ゴムの材料試験は、引張試験と圧縮試験のどちらを使いますか?
始めに
ゴムなどの超弾性材料を定義する場合、材料定義カードに、単軸試験の SS カーブを与える、または、単軸試験の SS カーブに合うように材料パラメータを調整することになると思います。この時、引張試験データを与えるべきか、圧縮試験データを与えるべきか、どちらでしょうか?今日はこの問題に、できる限りわかりやすく回答したいと思います。
結論
先に結論を言うと、単軸の引張試験データを使うべきであり、圧縮試験データは使うべきではないとなります。これは双方の応力場を見てみるとはっきりわかってきます。順番に説明します。
引張試験の応力状態は
私自身 JIS 規格などに詳しくないので、JIS 規格に関する言及は控えさせていただきますが、次のようなダンベル状の試験片で行われるかと思います。この試験が優れているのは、中央の幅が狭くなっている部分に広く、単軸引張の応力場、つまり、引っ張っている方向の応力に対して、他の方向の応力が極端に小さい状態が出来上がります。

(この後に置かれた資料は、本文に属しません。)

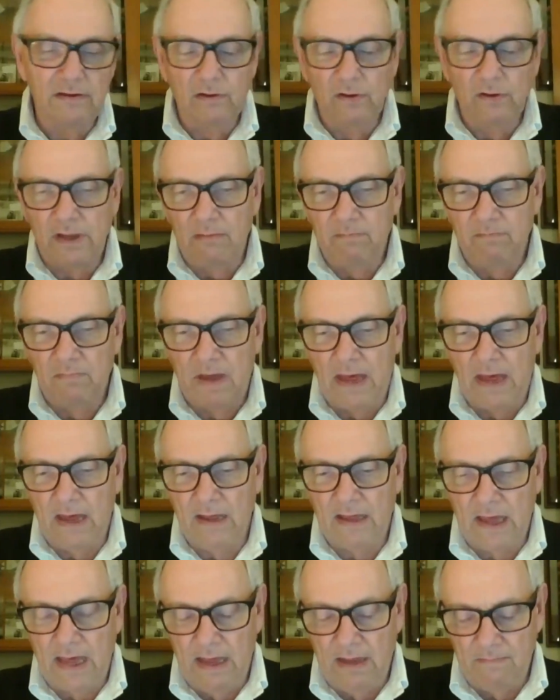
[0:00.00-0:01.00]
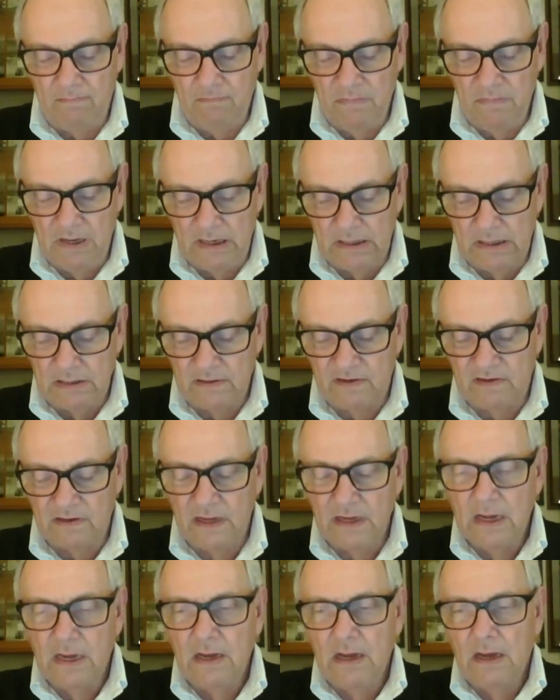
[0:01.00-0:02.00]
and looking back at
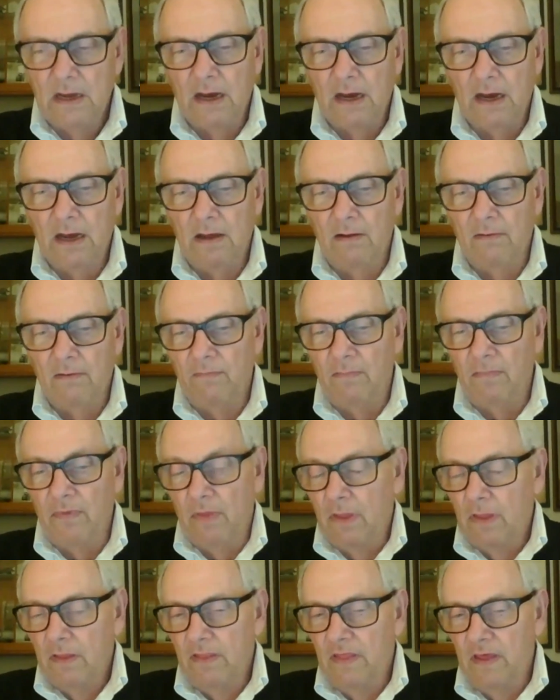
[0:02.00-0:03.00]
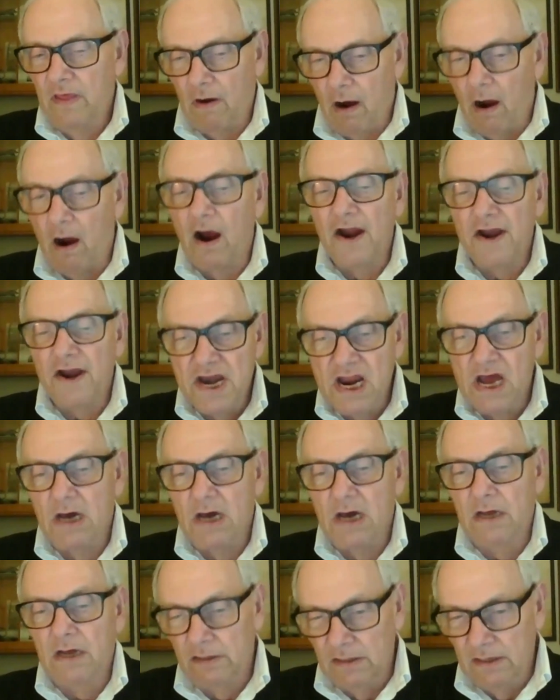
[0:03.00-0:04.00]
minutes, there are
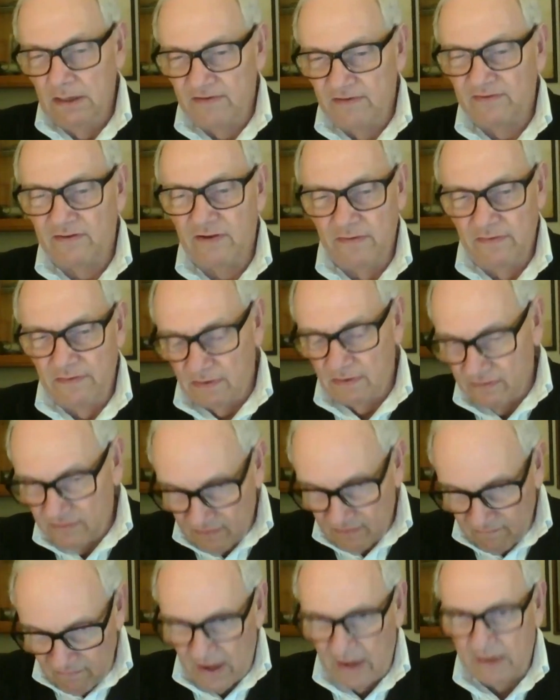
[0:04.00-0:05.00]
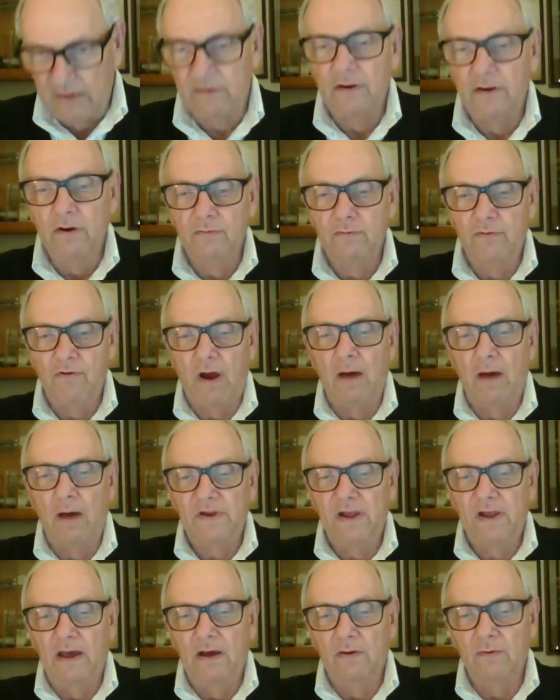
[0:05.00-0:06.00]
none listed. There is, in fact, no
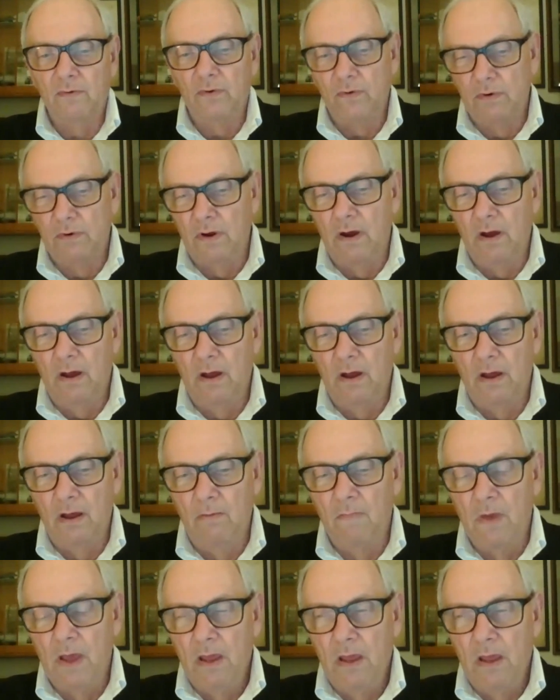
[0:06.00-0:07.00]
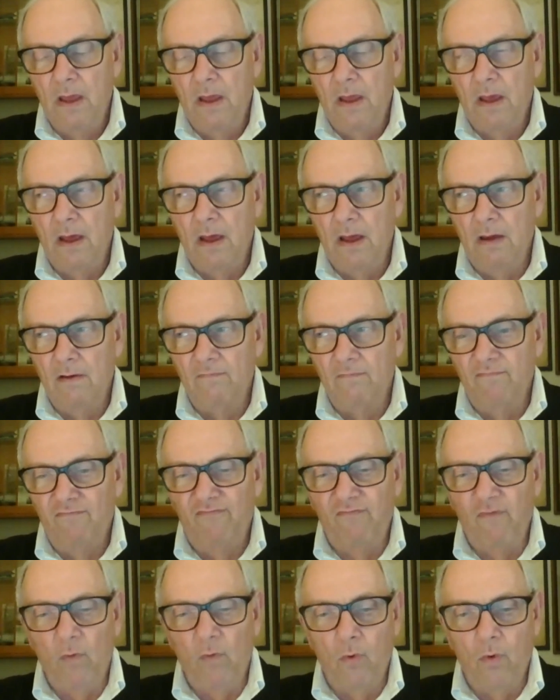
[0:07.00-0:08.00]
dropdown
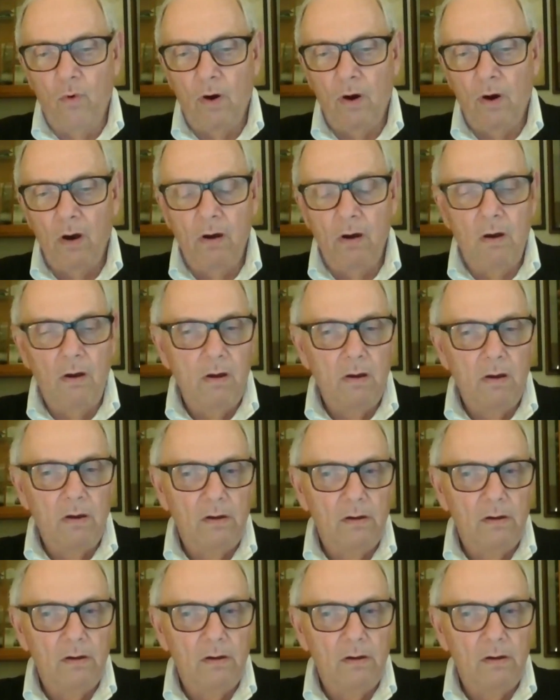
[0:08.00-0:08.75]
for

応力三軸度という指標では、完全な単軸の引張応力状態は 1/3 となります。ではこの試験の場合はどうなっているか確認しましょう。
中央の部分で、見事に単軸の引張応力場となっていることがわかります。材料カードは、単軸の応力場を求めているので、引張試験データがそれに適合することがわかります。
圧縮試験の応力状態は
圧縮試験は、このように円筒形状を押しつぶしていくと思います。ここで問題となるのは、このアニメーションもそうなっていますが、世の中には必ず摩擦があり、この試験を行うと、ゴムは必ず樽状の膨らむということです。
この変形の時点で、1軸の圧縮応力場ができていなそうなことは雰囲気でわかりますが、応力3軸度も見てみましょう。試験片の真ん中が見えるように、断面を見てみます。

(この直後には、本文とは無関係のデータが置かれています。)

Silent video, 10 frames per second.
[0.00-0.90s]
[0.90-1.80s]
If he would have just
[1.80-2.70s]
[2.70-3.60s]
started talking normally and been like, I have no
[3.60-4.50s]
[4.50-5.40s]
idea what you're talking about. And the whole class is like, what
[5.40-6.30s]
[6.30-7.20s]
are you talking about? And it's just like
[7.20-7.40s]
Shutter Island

単軸の圧縮の応力状態であれば、応力3軸度は -1/3 になります。しかし、実際には、そのような応力場が全く見られないことがわかります。
ゴム材料カードが入力されるのを待っているのは、単軸応力場における SS カーブですが、圧縮試験は、多軸の応力場になっています。これを入力として与えれば、当然おかしな材料特性となり得ます。
まとめ
再度になりますが、単軸引張試験データを使いましょう。
補足
利用する材料カードによっては、2軸均等引張試験や、平面引張試験データを利用する場合もあります。しかしこれらの場合も、やはり、引張試験を利用してください。